**Saved entries**
☆ ☆ ☆ ☆ ☆

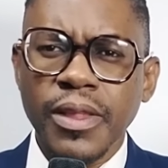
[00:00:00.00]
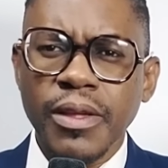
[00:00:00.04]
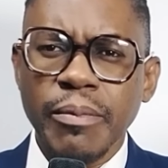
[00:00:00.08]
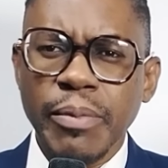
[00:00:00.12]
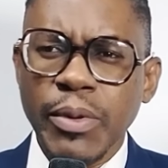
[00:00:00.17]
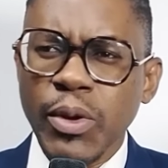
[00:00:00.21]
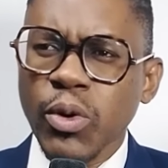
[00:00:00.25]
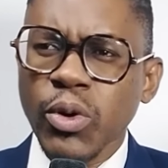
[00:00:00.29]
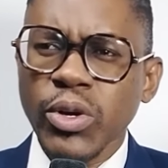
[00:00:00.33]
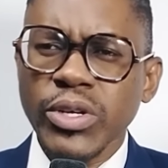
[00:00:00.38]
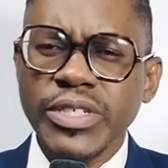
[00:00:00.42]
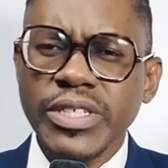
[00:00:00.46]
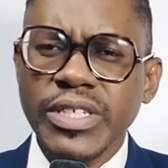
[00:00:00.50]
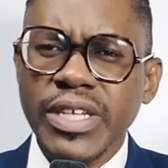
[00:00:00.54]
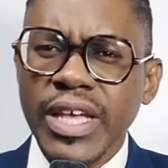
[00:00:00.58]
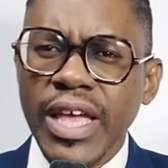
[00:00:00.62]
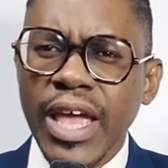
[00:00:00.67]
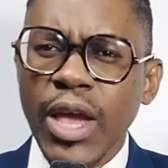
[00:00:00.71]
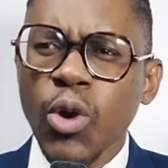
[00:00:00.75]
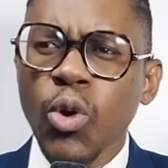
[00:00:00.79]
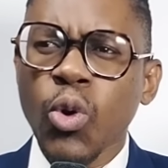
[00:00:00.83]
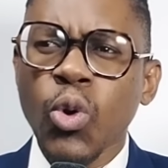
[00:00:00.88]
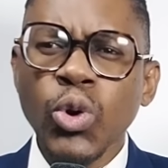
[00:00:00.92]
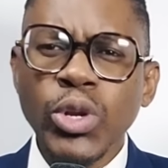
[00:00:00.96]
Because
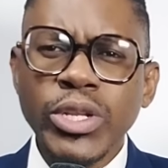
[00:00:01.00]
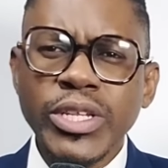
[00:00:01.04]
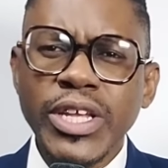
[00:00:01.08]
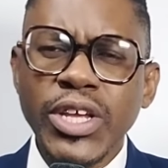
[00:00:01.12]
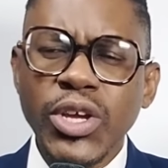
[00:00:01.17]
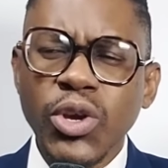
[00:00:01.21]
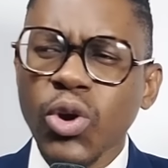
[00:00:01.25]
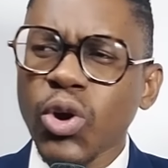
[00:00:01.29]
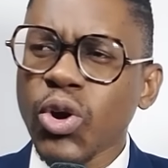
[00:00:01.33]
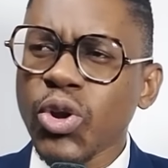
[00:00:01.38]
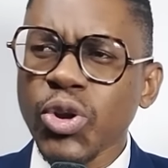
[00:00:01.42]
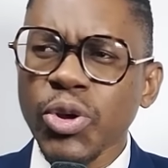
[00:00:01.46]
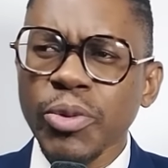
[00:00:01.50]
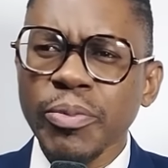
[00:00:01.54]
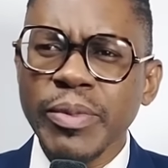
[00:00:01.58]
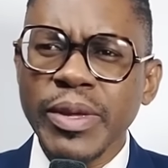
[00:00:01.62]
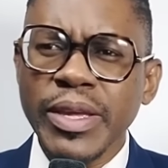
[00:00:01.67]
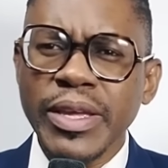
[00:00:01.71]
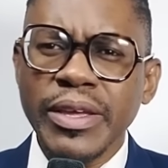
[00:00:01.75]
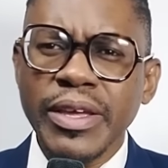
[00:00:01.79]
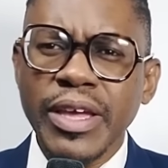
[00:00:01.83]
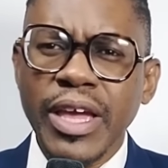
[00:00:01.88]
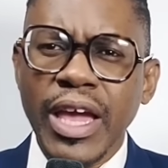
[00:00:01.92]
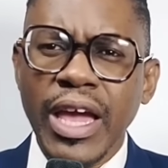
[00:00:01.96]
a good
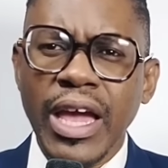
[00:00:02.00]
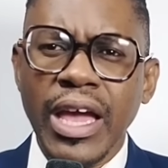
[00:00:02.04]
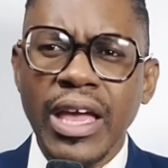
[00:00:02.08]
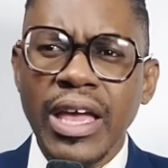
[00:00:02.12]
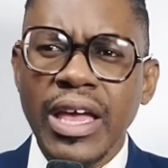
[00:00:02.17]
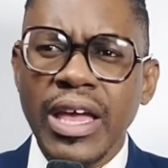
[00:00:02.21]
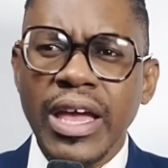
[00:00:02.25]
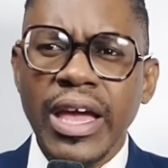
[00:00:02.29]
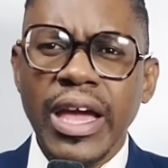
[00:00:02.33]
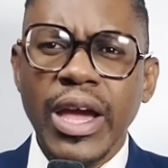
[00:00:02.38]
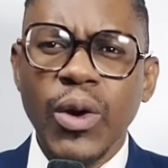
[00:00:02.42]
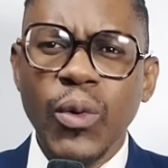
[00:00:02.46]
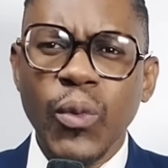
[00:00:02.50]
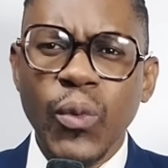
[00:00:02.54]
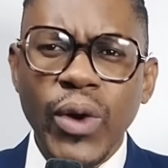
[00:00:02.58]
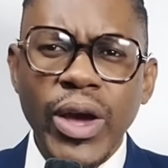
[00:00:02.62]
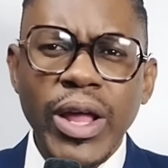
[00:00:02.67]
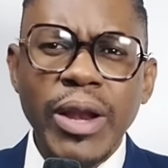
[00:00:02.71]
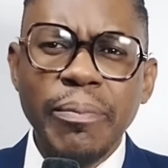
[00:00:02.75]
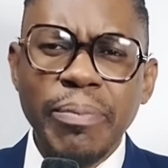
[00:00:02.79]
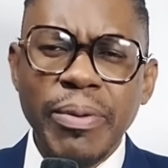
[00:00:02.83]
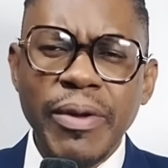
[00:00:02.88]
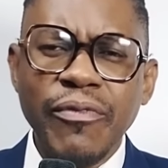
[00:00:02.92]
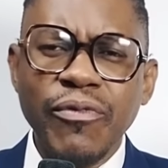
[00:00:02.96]
economy, a
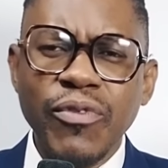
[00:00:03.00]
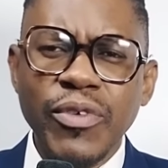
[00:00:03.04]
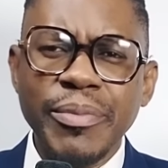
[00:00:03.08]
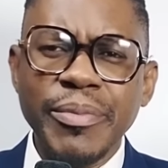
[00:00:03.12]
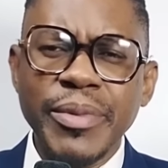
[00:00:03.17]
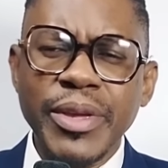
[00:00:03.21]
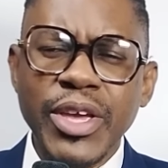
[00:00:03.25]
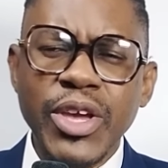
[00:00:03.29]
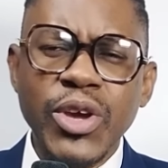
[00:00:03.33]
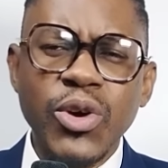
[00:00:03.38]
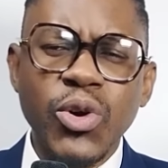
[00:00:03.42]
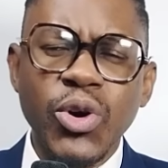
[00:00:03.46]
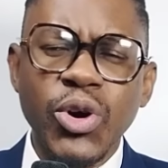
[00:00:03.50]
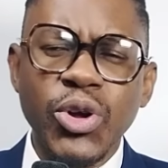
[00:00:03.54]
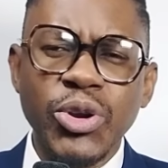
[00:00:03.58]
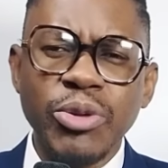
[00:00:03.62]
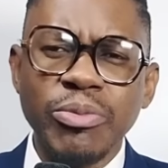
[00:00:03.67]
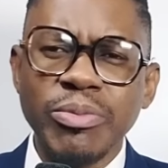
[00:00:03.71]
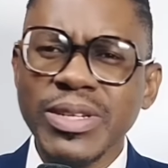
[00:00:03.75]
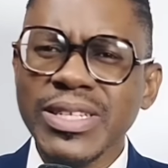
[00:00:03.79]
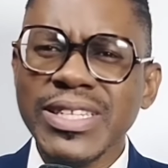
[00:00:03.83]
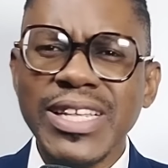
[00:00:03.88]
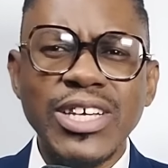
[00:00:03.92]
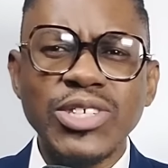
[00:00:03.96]
well-performing
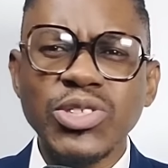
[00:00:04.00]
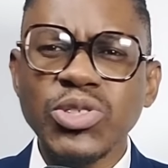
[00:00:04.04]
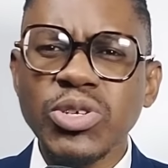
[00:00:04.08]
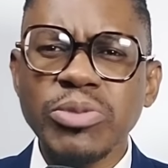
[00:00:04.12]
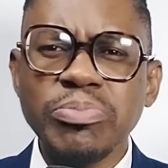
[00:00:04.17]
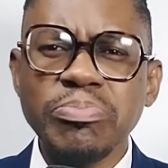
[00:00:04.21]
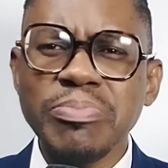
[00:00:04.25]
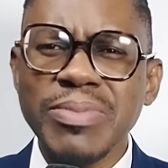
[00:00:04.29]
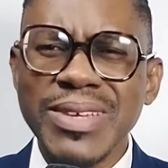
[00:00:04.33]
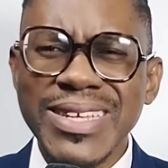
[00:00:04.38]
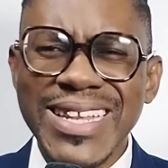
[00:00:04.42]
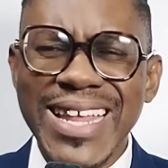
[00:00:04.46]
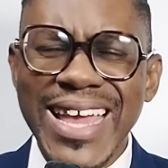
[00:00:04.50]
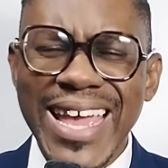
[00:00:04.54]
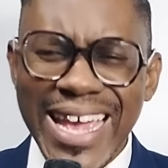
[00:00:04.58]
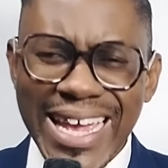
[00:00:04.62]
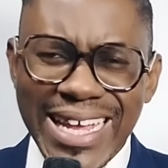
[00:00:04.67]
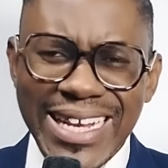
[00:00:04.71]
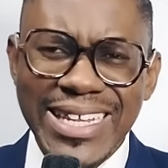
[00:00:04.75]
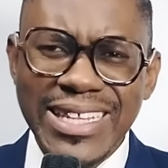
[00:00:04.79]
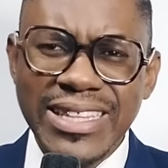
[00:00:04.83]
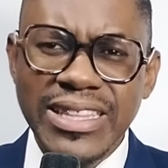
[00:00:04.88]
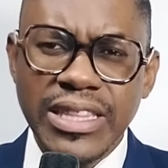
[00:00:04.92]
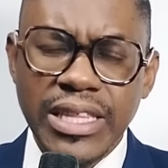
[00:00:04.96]
economy does not mean
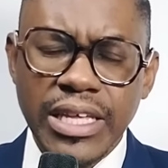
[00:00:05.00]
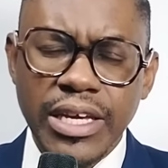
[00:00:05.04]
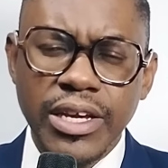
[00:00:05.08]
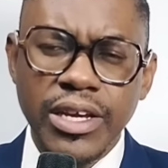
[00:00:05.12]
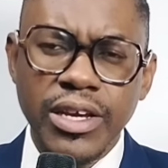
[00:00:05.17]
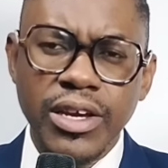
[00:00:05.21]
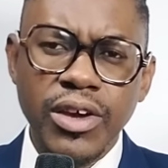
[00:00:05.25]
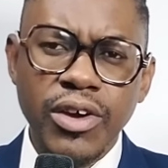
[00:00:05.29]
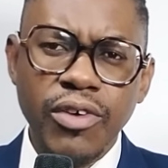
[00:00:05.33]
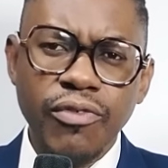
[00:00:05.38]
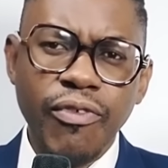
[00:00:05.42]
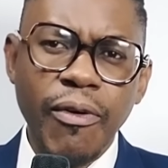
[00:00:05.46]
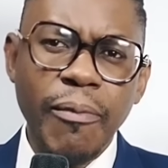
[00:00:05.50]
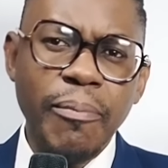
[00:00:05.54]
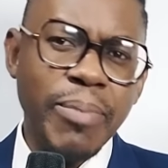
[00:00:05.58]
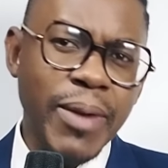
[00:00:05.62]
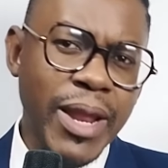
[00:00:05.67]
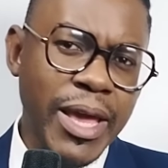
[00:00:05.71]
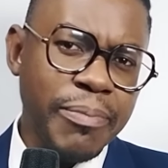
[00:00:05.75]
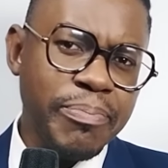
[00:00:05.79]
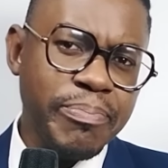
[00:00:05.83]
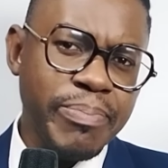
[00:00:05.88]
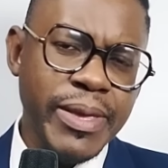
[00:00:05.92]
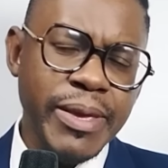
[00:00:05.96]
anything for
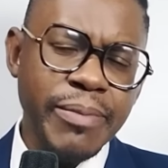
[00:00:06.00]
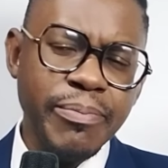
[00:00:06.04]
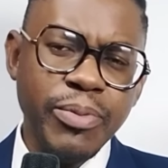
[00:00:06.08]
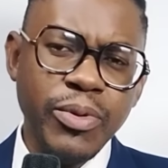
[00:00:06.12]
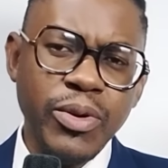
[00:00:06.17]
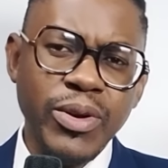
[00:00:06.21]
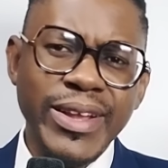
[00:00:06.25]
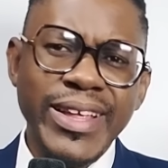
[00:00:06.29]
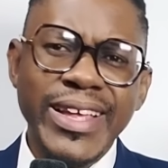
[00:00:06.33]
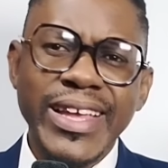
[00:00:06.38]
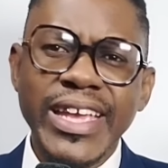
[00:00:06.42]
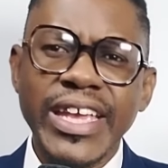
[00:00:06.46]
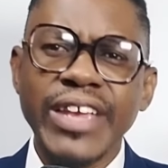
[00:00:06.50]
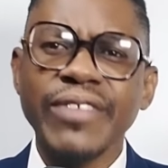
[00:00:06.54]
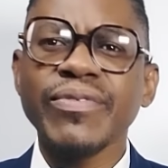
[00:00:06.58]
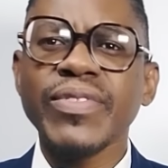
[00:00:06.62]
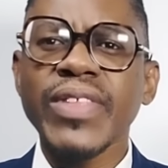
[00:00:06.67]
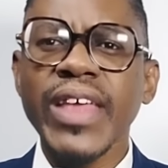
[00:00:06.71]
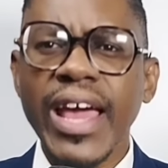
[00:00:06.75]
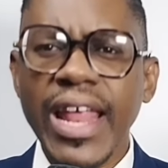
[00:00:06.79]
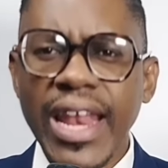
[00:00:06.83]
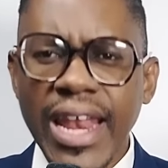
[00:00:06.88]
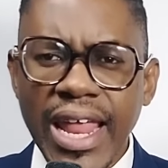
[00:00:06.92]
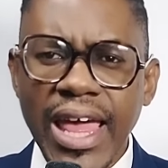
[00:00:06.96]
black people if
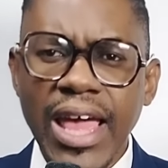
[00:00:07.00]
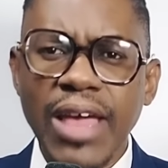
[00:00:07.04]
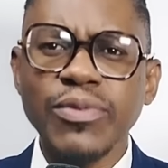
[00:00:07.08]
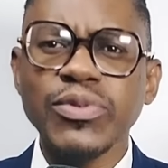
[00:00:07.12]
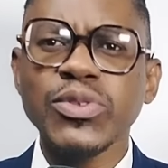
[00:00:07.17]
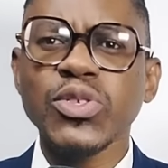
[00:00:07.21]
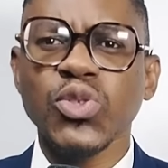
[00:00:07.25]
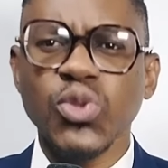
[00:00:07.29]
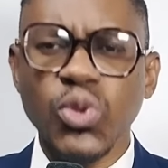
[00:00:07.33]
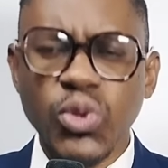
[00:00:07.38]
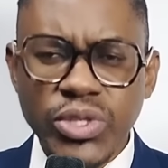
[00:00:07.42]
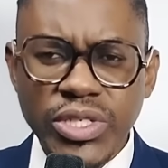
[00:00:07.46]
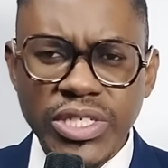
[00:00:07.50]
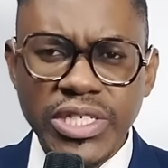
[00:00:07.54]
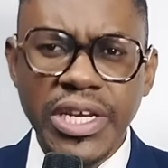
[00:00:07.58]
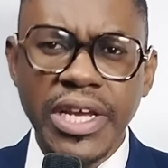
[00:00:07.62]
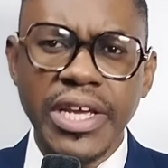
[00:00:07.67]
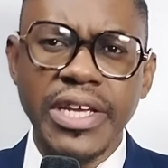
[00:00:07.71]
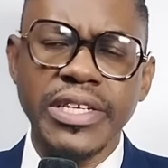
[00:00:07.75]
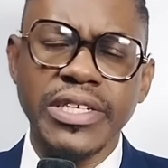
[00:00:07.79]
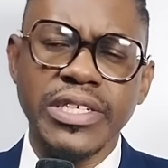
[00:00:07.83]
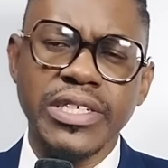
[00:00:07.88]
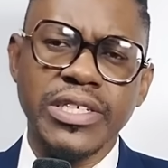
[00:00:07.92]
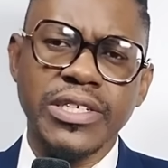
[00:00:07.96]
their lives don't
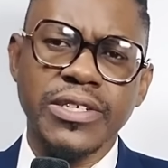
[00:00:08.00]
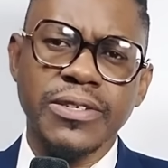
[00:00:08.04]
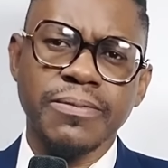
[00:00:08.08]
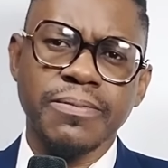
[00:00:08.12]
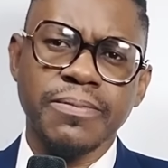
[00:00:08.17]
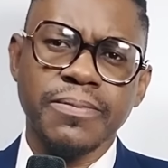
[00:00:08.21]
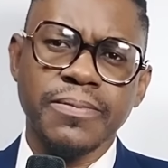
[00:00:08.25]
change.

☆ ☆ ☆ ☆ ☆

**Exercise**
Give again, exactly as written above, each line from the one that has "[00:00:00.50]" to the one that has "[00:00:04.92]", both included; omit the pictures.

**Exercise output**
[00:00:00.50]
[00:00:00.54]
[00:00:00.58]
[00:00:00.62]
[00:00:00.67]
[00:00:00.71]
[00:00:00.75]
[00:00:00.79]
[00:00:00.83]
[00:00:00.88]
[00:00:00.92]
[00:00:00.96]
Because
[00:00:01.00]
[00:00:01.04]
[00:00:01.08]
[00:00:01.12]
[00:00:01.17]
[00:00:01.21]
[00:00:01.25]
[00:00:01.29]
[00:00:01.33]
[00:00:01.38]
[00:00:01.42]
[00:00:01.46]
[00:00:01.50]
[00:00:01.54]
[00:00:01.58]
[00:00:01.62]
[00:00:01.67]
[00:00:01.71]
[00:00:01.75]
[00:00:01.79]
[00:00:01.83]
[00:00:01.88]
[00:00:01.92]
[00:00:01.96]
a good
[00:00:02.00]
[00:00:02.04]
[00:00:02.08]
[00:00:02.12]
[00:00:02.17]
[00:00:02.21]
[00:00:02.25]
[00:00:02.29]
[00:00:02.33]
[00:00:02.38]
[00:00:02.42]
[00:00:02.46]
[00:00:02.50]
[00:00:02.54]
[00:00:02.58]
[00:00:02.62]
[00:00:02.67]
[00:00:02.71]
[00:00:02.75]
[00:00:02.79]
[00:00:02.83]
[00:00:02.88]
[00:00:02.92]
[00:00:02.96]
economy, a
[00:00:03.00]
[00:00:03.04]
[00:00:03.08]
[00:00:03.12]
[00:00:03.17]
[00:00:03.21]
[00:00:03.25]
[00:00:03.29]
[00:00:03.33]
[00:00:03.38]
[00:00:03.42]
[00:00:03.46]
[00:00:03.50]
[00:00:03.54]
[00:00:03.58]
[00:00:03.62]
[00:00:03.67]
[00:00:03.71]
[00:00:03.75]
[00:00:03.79]
[00:00:03.83]
[00:00:03.88]
[00:00:03.92]
[00:00:03.96]
well-performing
[00:00:04.00]
[00:00:04.04]
[00:00:04.08]
[00:00:04.12]
[00:00:04.17]
[00:00:04.21]
[00:00:04.25]
[00:00:04.29]
[00:00:04.33]
[00:00:04.38]
[00:00:04.42]
[00:00:04.46]
[00:00:04.50]
[00:00:04.54]
[00:00:04.58]
[00:00:04.62]
[00:00:04.67]
[00:00:04.71]
[00:00:04.75]
[00:00:04.79]
[00:00:04.83]
[00:00:04.88]
[00:00:04.92]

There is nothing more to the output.